The Federal Government has scrapped plans to further cut the Wine Equalisation Tax cap from $500,000 to $290,000 but will push ahead with a reduction to $350,000.
The changes will come into force on July 1 next year and will affect who can claim the rebate.
- Producers must own 85 per cent of the grapes at the crusher used to make the wine and maintain ownership throughout the wine making process.
- Limited to branded packaged wine, in a container not exceeding 5 litres and branded with a registered trademark for domestic retail sale.
- Rebate claims must be linked to the WET being paid.
- Bulk/unbranded wine remains ineligible.
- There are also plans for an ‘exceptional circumstances’ waiver, meaning producers won’t lose their rebate if their grapes are damaged by frost or storms.
The current system had been criticised by industry figures for benefiting big resellers of wine while disadvantaging genuine Australian winemakers.
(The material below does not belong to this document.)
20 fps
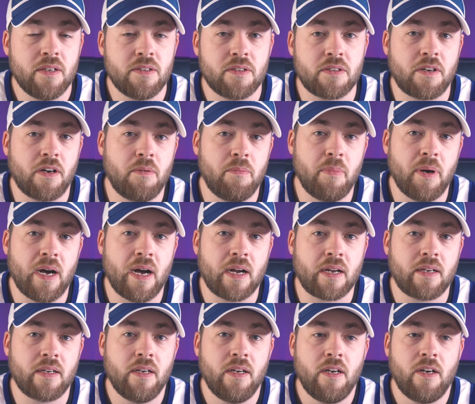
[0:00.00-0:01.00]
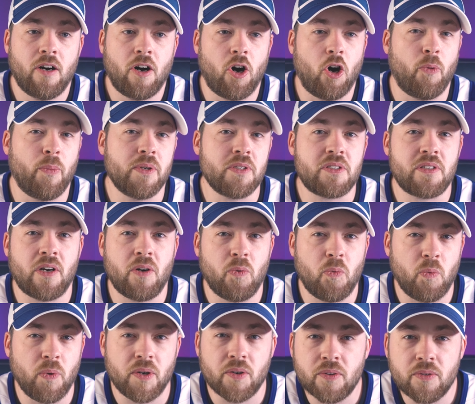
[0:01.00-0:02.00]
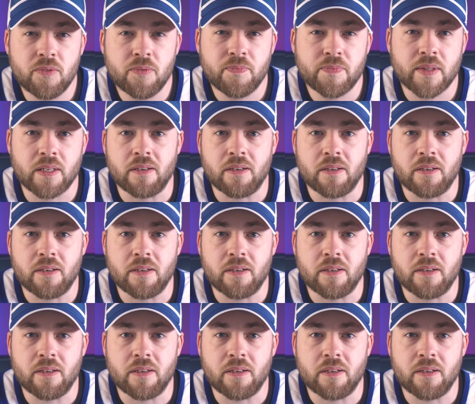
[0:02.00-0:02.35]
to come back almost at will.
New Zealanders remain eligible for the WET rebate under the new policy.
Wine Equalisation Tax: Cautious optimism
Altitude Advisory business advisor Elouise Barker said South Australian wine producers have reacted to the changes with ‘cautious optimism’.
“There was definitely a feeling in the industry that something had to change as the current setup left the system open to being used unfairly by certain entities.
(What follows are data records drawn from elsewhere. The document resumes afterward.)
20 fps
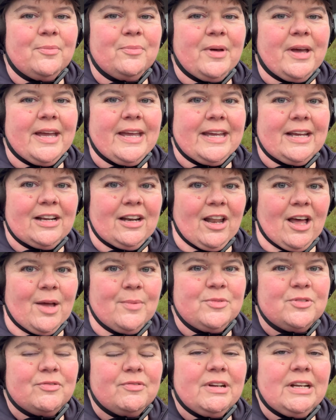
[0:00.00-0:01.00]
it
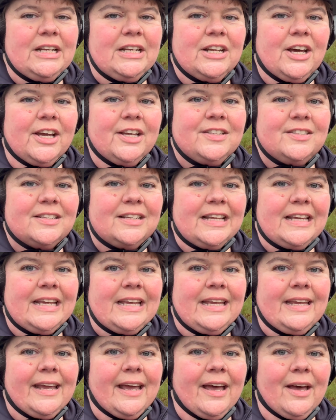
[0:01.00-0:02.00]
climbs really
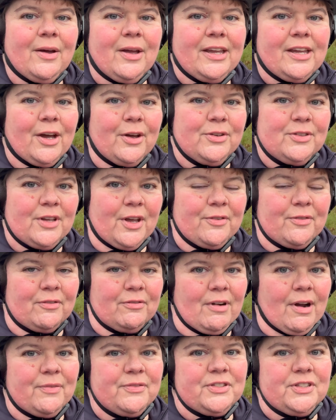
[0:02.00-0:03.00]
nicely, it goes over
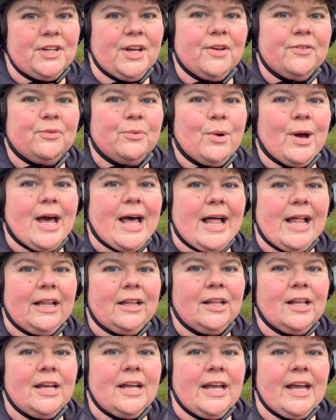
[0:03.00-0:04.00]
rough stuff
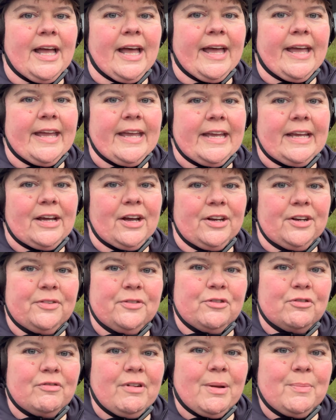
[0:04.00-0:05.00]
well, it kind
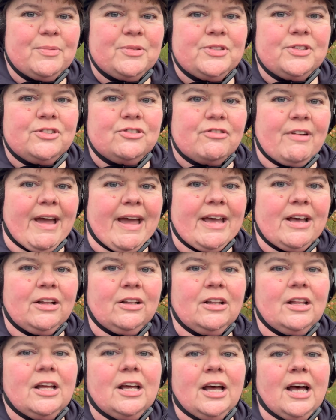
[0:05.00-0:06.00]
of grips the
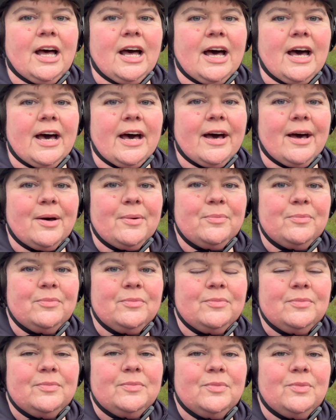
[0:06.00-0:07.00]
trail
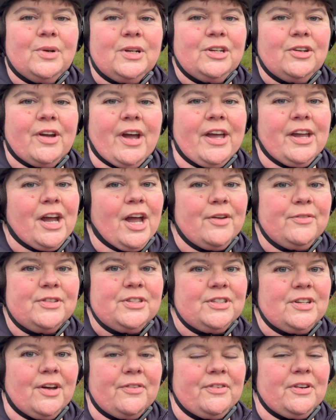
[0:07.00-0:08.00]
when you're going over
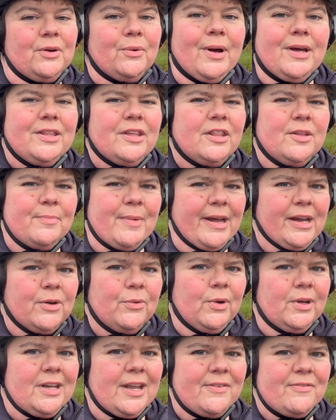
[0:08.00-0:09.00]
stuff in a way that the
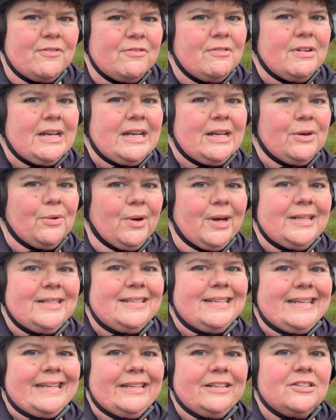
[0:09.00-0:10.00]
Megawatt never really quite
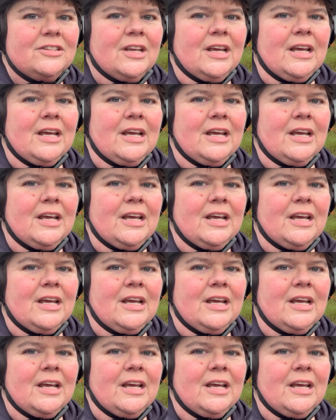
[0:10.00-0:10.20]
did.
“There were also criticisms that the criteria benefitted larger traders and retailers over smaller operations so we are hopeful that the changes might go someway to redress the balance.
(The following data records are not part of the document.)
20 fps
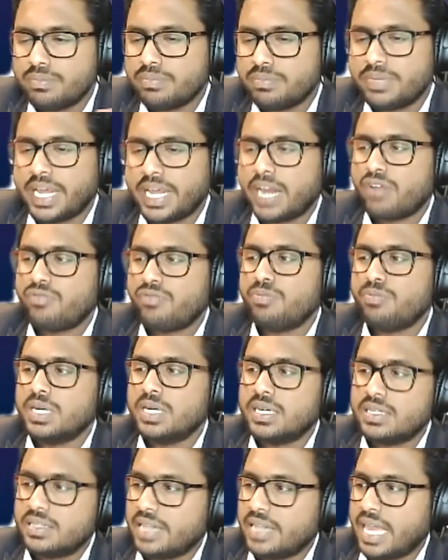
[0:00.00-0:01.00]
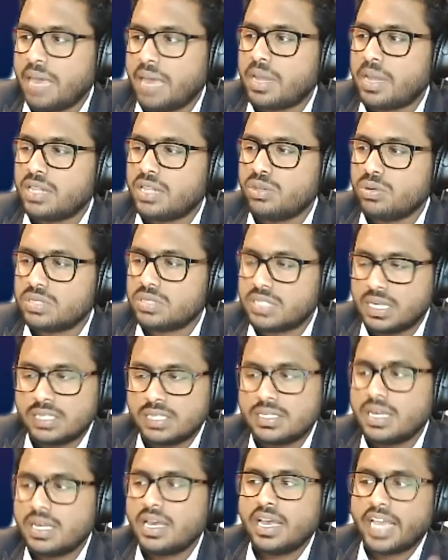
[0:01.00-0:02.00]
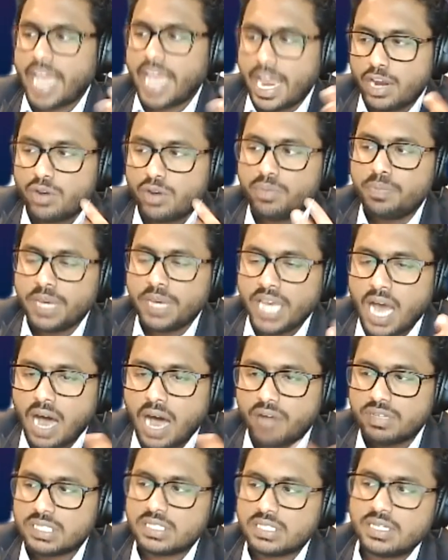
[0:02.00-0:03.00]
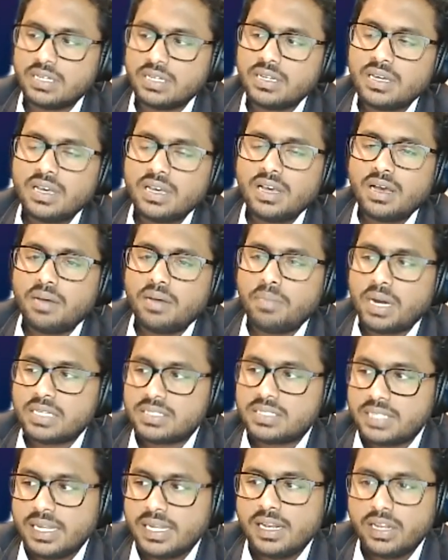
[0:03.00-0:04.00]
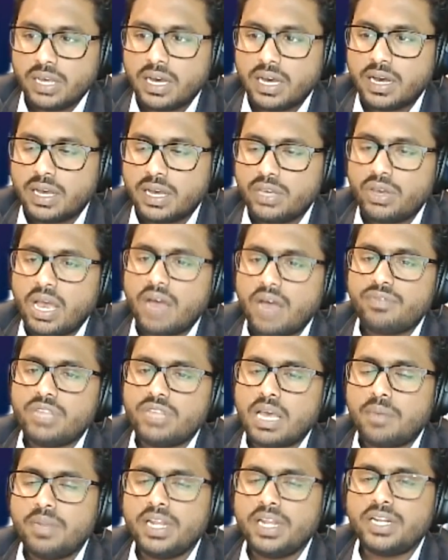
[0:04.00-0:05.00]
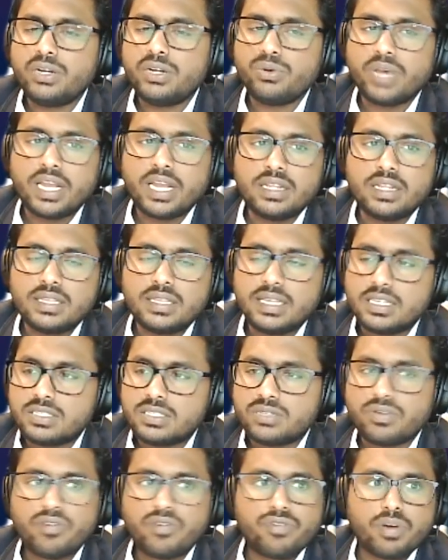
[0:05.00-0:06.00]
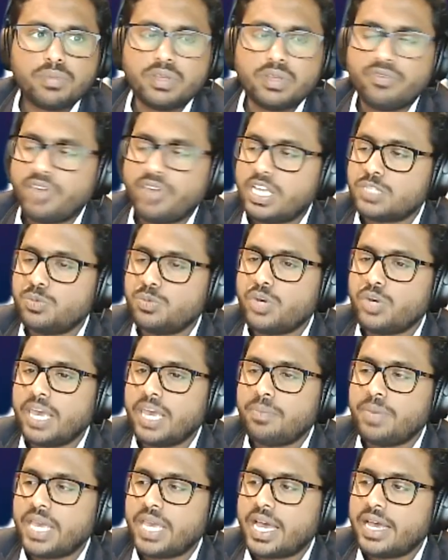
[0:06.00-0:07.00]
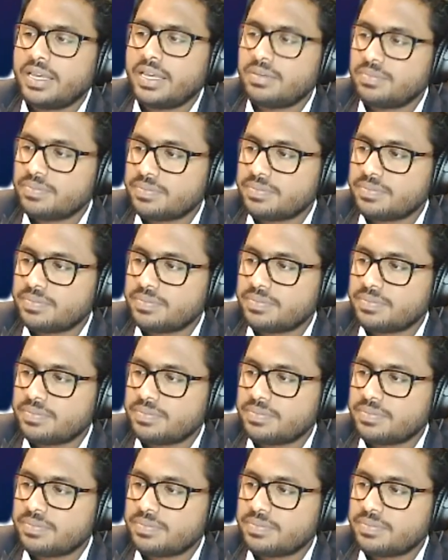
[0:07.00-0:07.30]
date of birth, name, and those things cannot be harvested. But still, you have the ability to get the things from the Facebook API.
“It was good news that they scrapped the plan to drop the rebate to $290,000, which we think would have been excessive, however there may be areas where the changes could have a negative impact on the smaller operators. We hope the new eligibility criteria doesn’t disadvantage the smaller players that the changes were meant to benefit. ”
Barker said Altitude Advisory was now working with several wine producers to ensure that they were familiar with the new rules in time for the implementation on July 1 next year.
“As with any legislative changes that affect an entire industry, there is always going to be some concerns and doubts so it’s absolutely crucial that businesses understand exactly what those changes will mean for them.”